Je n’ai rien oublié de cette rencontre avec l’un des plus grands poètes de la fin du XX° siècle que notre société a oublié, car il était hors des sentiers battus du show-biz avec sa gueule de pilier de comptoir. J’aime encore évoquer ces clichés d’un albatros maladroit posé sur un plancher rugueux, malaisé et brinquebalant. Il portait toute la vérité de ce « peintre » des mœurs flamandes, car il n’était pétri que de vérités qu’il déclinait avec un talent naturel leur donnant une dimension exceptionnelle.

L’albatros s’envolait, par le cœur et la passion, au-dessus du public. Il happait les regards. il emportait les réticences. Il offrait son âme aux autres. Il survolait avec une insolente facilité un monde auquel il reprochait sa désolante mesquinerie. Il la dénonçait, il la caricaturait, il la mettait en scène, il la dominait. Il la regrettait tout bonnement, mais il l’aimait. Jacques Brel, tu me manques car la pendule de mon salon s’affole. Elle croit, la pauvre, que le temps de notre époque n’est que de… l’argent, alors qu’il n’est que ce qui donne de la valeur et un sens à nos souvenirs.

La photo du bandeau est de Michel Vigneau faite sur la scène créonnaise en 1963 

Cet article a 5 commentaires

  1. Hautin Jean-Francois

    Merci Jean Marie pour ce très beau texte qui donne bien l’immense humanité de ce personnage romanesque hors du commun qui a aussi marqué ma vie. Je n’ai jamais pu voir le chanteur sur scène mais j’ai eu la chance de rencontrer le cinéaste qui venait présenter son film “Far West” a l’école de cinéma où j’étudiais à Bruxelles. J’ai croisé un instant son regard et le sourire qu’il m’a offert est à jamais gravé dans ma mémoire

  2. J. J.

    Il est des rencontre prévues ou imprévues comme celle ci. Un jour j’ai vu débarquer sur la place du village un automobiliste qui « demandait sa route ». Je ne l’ai évidemment pas reconnu, ce sont les gamines du village qui se sont écriées : « C’est Mort’ Schuman !  »
    On lui a indiqué le chemin pour reprendre son itinéraire mais personne n’a demandé d’autographe.

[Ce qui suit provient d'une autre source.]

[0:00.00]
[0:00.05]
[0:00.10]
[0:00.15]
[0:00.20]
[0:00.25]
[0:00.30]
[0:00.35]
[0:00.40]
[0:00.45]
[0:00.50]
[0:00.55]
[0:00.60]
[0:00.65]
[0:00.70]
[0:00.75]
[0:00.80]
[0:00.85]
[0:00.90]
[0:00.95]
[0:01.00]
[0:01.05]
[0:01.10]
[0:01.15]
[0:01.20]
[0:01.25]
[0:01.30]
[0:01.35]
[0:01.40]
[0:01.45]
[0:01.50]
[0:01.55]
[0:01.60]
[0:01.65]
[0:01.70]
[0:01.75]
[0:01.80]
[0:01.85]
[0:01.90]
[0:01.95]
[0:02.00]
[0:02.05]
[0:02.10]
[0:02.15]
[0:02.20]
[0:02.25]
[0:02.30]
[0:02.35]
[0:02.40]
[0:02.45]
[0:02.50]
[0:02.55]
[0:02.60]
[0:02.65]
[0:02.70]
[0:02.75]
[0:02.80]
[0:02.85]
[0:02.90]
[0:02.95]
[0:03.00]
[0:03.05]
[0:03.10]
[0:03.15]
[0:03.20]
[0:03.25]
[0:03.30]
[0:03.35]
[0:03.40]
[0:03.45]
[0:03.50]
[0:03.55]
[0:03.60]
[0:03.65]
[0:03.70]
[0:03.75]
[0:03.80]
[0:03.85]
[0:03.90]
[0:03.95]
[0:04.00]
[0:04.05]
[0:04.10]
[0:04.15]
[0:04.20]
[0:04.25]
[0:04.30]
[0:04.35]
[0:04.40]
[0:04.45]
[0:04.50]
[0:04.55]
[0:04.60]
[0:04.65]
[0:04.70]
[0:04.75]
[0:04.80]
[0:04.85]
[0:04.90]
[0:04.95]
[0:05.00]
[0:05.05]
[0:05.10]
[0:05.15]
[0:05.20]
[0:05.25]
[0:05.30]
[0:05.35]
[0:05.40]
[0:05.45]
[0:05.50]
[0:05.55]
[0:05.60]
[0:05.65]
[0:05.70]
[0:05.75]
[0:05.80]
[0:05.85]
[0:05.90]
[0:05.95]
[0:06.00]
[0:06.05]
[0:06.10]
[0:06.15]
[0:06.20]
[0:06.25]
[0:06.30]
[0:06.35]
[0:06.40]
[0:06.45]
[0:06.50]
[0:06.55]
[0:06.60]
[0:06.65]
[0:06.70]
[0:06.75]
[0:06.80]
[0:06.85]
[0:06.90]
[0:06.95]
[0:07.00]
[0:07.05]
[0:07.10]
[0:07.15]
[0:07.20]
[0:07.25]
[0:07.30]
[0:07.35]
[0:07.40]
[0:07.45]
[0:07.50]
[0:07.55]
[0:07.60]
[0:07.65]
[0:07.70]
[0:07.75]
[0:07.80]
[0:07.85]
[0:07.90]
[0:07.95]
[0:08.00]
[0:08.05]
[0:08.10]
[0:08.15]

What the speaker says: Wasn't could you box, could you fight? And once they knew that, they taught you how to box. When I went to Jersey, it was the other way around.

    Jacques Brel, c’est à Bruxelles que je l’ai vraiment rencontré, d’abord Place d’Espagne, avec la statue de Don Quichotte, et auprès des guides touristiques (j’ai ainsi appris la véritable identité de Madeleine), mais aussi auprès de simples passants ou commerçants.
    Pour eux il est toujours là, le Grand Jacques, bien que certains aient quand même oublié sur la place de Brouckère le temps où Bruxelles bruxellait.
    Mon souvenir marquant de Bruxelles, c’est, parmi d’autres, la Grand Place, entièrement recouverte de mosaïques éphémères faites de fleurs de bégonias.
    Une splendeur inattendue.

  3. christian grené

    Bougnat, tu peux garder ton vin
    Ce soir je boirai mon chagrin
    Le grand Jacques est revenu.

    Merci Jean-Marie de nous avoir restitué celui qui a chanté « Mon enfance ».

  4. MICHEL DEGRAVE

    Ah, cette île au large de l’espoir et Madeleine qu’on attendait!
    Merci pour cette piqûre de rappel.